## EXERCISE PROMPT
Reproduce the data exactly.

## DATA EXCERPTS
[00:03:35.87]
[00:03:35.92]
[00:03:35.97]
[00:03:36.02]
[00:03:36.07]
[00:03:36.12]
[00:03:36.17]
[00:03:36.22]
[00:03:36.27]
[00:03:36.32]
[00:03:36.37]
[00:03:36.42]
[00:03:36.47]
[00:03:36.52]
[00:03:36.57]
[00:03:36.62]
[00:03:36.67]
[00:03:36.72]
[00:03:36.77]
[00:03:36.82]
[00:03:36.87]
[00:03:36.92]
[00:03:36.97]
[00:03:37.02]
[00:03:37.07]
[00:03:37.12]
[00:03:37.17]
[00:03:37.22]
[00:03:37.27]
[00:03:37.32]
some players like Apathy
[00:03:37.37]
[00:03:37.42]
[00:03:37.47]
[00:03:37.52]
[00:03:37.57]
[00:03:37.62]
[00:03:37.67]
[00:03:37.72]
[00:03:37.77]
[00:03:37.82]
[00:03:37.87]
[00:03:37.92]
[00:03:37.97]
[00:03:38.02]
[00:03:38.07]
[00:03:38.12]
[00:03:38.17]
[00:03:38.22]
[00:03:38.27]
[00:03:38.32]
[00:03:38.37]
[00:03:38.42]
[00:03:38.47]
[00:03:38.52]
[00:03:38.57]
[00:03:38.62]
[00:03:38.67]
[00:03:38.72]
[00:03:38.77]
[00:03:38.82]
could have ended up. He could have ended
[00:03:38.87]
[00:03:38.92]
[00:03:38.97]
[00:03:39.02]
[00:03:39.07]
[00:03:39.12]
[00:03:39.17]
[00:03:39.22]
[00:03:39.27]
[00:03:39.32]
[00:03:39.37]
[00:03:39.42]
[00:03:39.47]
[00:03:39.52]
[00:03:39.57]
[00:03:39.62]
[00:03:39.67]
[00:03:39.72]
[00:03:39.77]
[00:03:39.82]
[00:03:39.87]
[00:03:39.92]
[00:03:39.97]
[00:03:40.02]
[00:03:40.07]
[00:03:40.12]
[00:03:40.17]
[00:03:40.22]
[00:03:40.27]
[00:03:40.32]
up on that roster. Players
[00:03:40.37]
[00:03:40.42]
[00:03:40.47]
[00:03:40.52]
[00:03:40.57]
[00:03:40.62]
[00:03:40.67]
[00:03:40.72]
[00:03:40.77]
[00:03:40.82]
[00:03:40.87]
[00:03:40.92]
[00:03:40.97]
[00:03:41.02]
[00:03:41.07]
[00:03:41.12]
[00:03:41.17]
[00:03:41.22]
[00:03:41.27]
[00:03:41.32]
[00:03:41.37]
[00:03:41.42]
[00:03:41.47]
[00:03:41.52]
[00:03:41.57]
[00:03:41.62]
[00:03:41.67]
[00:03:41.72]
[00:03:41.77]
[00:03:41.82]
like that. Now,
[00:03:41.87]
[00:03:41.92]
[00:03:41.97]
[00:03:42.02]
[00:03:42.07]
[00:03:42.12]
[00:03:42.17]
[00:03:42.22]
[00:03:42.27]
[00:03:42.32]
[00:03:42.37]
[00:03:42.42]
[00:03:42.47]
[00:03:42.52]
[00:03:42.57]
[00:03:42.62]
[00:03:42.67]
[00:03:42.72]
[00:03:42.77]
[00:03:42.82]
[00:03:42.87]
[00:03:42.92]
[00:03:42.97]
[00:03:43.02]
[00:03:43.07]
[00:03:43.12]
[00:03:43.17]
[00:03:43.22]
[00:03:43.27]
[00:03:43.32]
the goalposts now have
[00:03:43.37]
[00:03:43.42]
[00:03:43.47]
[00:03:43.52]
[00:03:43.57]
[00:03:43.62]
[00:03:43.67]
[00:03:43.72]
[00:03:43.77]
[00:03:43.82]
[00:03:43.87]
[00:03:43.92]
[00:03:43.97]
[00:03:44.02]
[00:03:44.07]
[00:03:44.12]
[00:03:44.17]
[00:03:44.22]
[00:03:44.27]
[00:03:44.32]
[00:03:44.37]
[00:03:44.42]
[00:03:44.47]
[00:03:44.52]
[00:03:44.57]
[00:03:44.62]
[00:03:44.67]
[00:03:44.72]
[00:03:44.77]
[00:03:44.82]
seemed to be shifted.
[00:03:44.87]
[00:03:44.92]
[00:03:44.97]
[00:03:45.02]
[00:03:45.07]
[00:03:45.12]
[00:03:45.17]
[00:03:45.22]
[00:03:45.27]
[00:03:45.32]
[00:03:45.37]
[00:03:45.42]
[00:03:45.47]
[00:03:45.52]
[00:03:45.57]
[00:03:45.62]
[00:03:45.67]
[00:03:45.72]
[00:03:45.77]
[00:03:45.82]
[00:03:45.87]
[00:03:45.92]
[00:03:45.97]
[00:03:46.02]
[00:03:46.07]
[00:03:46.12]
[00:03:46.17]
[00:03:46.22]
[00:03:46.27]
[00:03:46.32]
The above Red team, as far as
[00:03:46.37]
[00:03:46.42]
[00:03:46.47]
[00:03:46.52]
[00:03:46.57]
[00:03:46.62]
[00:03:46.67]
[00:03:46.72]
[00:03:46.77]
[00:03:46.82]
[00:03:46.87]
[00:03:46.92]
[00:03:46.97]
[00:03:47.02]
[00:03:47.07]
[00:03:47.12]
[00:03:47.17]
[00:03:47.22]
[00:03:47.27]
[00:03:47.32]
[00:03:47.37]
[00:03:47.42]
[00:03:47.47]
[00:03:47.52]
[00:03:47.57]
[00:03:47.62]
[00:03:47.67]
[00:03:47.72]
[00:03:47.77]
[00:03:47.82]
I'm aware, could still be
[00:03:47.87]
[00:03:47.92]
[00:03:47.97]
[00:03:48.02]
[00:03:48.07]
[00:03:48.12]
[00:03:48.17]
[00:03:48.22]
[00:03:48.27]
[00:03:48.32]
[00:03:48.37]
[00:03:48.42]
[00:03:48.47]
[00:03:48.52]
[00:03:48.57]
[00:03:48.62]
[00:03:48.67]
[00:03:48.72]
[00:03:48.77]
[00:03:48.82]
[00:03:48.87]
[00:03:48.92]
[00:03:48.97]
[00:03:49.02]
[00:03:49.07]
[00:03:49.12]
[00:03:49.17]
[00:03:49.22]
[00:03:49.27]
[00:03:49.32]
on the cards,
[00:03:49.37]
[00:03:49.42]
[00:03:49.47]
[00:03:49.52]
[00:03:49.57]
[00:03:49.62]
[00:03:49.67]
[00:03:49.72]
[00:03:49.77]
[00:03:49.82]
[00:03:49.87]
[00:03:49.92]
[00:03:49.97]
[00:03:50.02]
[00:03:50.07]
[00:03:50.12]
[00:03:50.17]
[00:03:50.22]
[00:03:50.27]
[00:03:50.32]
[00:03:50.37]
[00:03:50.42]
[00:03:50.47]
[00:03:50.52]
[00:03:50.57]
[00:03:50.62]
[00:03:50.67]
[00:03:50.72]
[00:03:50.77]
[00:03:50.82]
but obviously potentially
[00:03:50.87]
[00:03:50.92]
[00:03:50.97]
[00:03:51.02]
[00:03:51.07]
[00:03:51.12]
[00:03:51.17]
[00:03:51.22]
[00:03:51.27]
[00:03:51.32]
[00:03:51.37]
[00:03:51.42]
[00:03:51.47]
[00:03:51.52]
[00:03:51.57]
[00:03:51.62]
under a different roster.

## OUTPUT FOR THIS TASK
[00:03:35.87]
[00:03:35.92]
[00:03:35.97]
[00:03:36.02]
[00:03:36.07]
[00:03:36.12]
[00:03:36.17]
[00:03:36.22]
[00:03:36.27]
[00:03:36.32]
[00:03:36.37]
[00:03:36.42]
[00:03:36.47]
[00:03:36.52]
[00:03:36.57]
[00:03:36.62]
[00:03:36.67]
[00:03:36.72]
[00:03:36.77]
[00:03:36.82]
[00:03:36.87]
[00:03:36.92]
[00:03:36.97]
[00:03:37.02]
[00:03:37.07]
[00:03:37.12]
[00:03:37.17]
[00:03:37.22]
[00:03:37.27]
[00:03:37.32]
some players like Apathy
[00:03:37.37]
[00:03:37.42]
[00:03:37.47]
[00:03:37.52]
[00:03:37.57]
[00:03:37.62]
[00:03:37.67]
[00:03:37.72]
[00:03:37.77]
[00:03:37.82]
[00:03:37.87]
[00:03:37.92]
[00:03:37.97]
[00:03:38.02]
[00:03:38.07]
[00:03:38.12]
[00:03:38.17]
[00:03:38.22]
[00:03:38.27]
[00:03:38.32]
[00:03:38.37]
[00:03:38.42]
[00:03:38.47]
[00:03:38.52]
[00:03:38.57]
[00:03:38.62]
[00:03:38.67]
[00:03:38.72]
[00:03:38.77]
[00:03:38.82]
could have ended up. He could have ended
[00:03:38.87]
[00:03:38.92]
[00:03:38.97]
[00:03:39.02]
[00:03:39.07]
[00:03:39.12]
[00:03:39.17]
[00:03:39.22]
[00:03:39.27]
[00:03:39.32]
[00:03:39.37]
[00:03:39.42]
[00:03:39.47]
[00:03:39.52]
[00:03:39.57]
[00:03:39.62]
[00:03:39.67]
[00:03:39.72]
[00:03:39.77]
[00:03:39.82]
[00:03:39.87]
[00:03:39.92]
[00:03:39.97]
[00:03:40.02]
[00:03:40.07]
[00:03:40.12]
[00:03:40.17]
[00:03:40.22]
[00:03:40.27]
[00:03:40.32]
up on that roster. Players
[00:03:40.37]
[00:03:40.42]
[00:03:40.47]
[00:03:40.52]
[00:03:40.57]
[00:03:40.62]
[00:03:40.67]
[00:03:40.72]
[00:03:40.77]
[00:03:40.82]
[00:03:40.87]
[00:03:40.92]
[00:03:40.97]
[00:03:41.02]
[00:03:41.07]
[00:03:41.12]
[00:03:41.17]
[00:03:41.22]
[00:03:41.27]
[00:03:41.32]
[00:03:41.37]
[00:03:41.42]
[00:03:41.47]
[00:03:41.52]
[00:03:41.57]
[00:03:41.62]
[00:03:41.67]
[00:03:41.72]
[00:03:41.77]
[00:03:41.82]
like that. Now,
[00:03:41.87]
[00:03:41.92]
[00:03:41.97]
[00:03:42.02]
[00:03:42.07]
[00:03:42.12]
[00:03:42.17]
[00:03:42.22]
[00:03:42.27]
[00:03:42.32]
[00:03:42.37]
[00:03:42.42]
[00:03:42.47]
[00:03:42.52]
[00:03:42.57]
[00:03:42.62]
[00:03:42.67]
[00:03:42.72]
[00:03:42.77]
[00:03:42.82]
[00:03:42.87]
[00:03:42.92]
[00:03:42.97]
[00:03:43.02]
[00:03:43.07]
[00:03:43.12]
[00:03:43.17]
[00:03:43.22]
[00:03:43.27]
[00:03:43.32]
the goalposts now have
[00:03:43.37]
[00:03:43.42]
[00:03:43.47]
[00:03:43.52]
[00:03:43.57]
[00:03:43.62]
[00:03:43.67]
[00:03:43.72]
[00:03:43.77]
[00:03:43.82]
[00:03:43.87]
[00:03:43.92]
[00:03:43.97]
[00:03:44.02]
[00:03:44.07]
[00:03:44.12]
[00:03:44.17]
[00:03:44.22]
[00:03:44.27]
[00:03:44.32]
[00:03:44.37]
[00:03:44.42]
[00:03:44.47]
[00:03:44.52]
[00:03:44.57]
[00:03:44.62]
[00:03:44.67]
[00:03:44.72]
[00:03:44.77]
[00:03:44.82]
seemed to be shifted.
[00:03:44.87]
[00:03:44.92]
[00:03:44.97]
[00:03:45.02]
[00:03:45.07]
[00:03:45.12]
[00:03:45.17]
[00:03:45.22]
[00:03:45.27]
[00:03:45.32]
[00:03:45.37]
[00:03:45.42]
[00:03:45.47]
[00:03:45.52]
[00:03:45.57]
[00:03:45.62]
[00:03:45.67]
[00:03:45.72]
[00:03:45.77]
[00:03:45.82]
[00:03:45.87]
[00:03:45.92]
[00:03:45.97]
[00:03:46.02]
[00:03:46.07]
[00:03:46.12]
[00:03:46.17]
[00:03:46.22]
[00:03:46.27]
[00:03:46.32]
The above Red team, as far as
[00:03:46.37]
[00:03:46.42]
[00:03:46.47]
[00:03:46.52]
[00:03:46.57]
[00:03:46.62]
[00:03:46.67]
[00:03:46.72]
[00:03:46.77]
[00:03:46.82]
[00:03:46.87]
[00:03:46.92]
[00:03:46.97]
[00:03:47.02]
[00:03:47.07]
[00:03:47.12]
[00:03:47.17]
[00:03:47.22]
[00:03:47.27]
[00:03:47.32]
[00:03:47.37]
[00:03:47.42]
[00:03:47.47]
[00:03:47.52]
[00:03:47.57]
[00:03:47.62]
[00:03:47.67]
[00:03:47.72]
[00:03:47.77]
[00:03:47.82]
I'm aware, could still be
[00:03:47.87]
[00:03:47.92]
[00:03:47.97]
[00:03:48.02]
[00:03:48.07]
[00:03:48.12]
[00:03:48.17]
[00:03:48.22]
[00:03:48.27]
[00:03:48.32]
[00:03:48.37]
[00:03:48.42]
[00:03:48.47]
[00:03:48.52]
[00:03:48.57]
[00:03:48.62]
[00:03:48.67]
[00:03:48.72]
[00:03:48.77]
[00:03:48.82]
[00:03:48.87]
[00:03:48.92]
[00:03:48.97]
[00:03:49.02]
[00:03:49.07]
[00:03:49.12]
[00:03:49.17]
[00:03:49.22]
[00:03:49.27]
[00:03:49.32]
on the cards,
[00:03:49.37]
[00:03:49.42]
[00:03:49.47]
[00:03:49.52]
[00:03:49.57]
[00:03:49.62]
[00:03:49.67]
[00:03:49.72]
[00:03:49.77]
[00:03:49.82]
[00:03:49.87]
[00:03:49.92]
[00:03:49.97]
[00:03:50.02]
[00:03:50.07]
[00:03:50.12]
[00:03:50.17]
[00:03:50.22]
[00:03:50.27]
[00:03:50.32]
[00:03:50.37]
[00:03:50.42]
[00:03:50.47]
[00:03:50.52]
[00:03:50.57]
[00:03:50.62]
[00:03:50.67]
[00:03:50.72]
[00:03:50.77]
[00:03:50.82]
but obviously potentially
[00:03:50.87]
[00:03:50.92]
[00:03:50.97]
[00:03:51.02]
[00:03:51.07]
[00:03:51.12]
[00:03:51.17]
[00:03:51.22]
[00:03:51.27]
[00:03:51.32]
[00:03:51.37]
[00:03:51.42]
[00:03:51.47]
[00:03:51.52]
[00:03:51.57]
[00:03:51.62]
under a different roster.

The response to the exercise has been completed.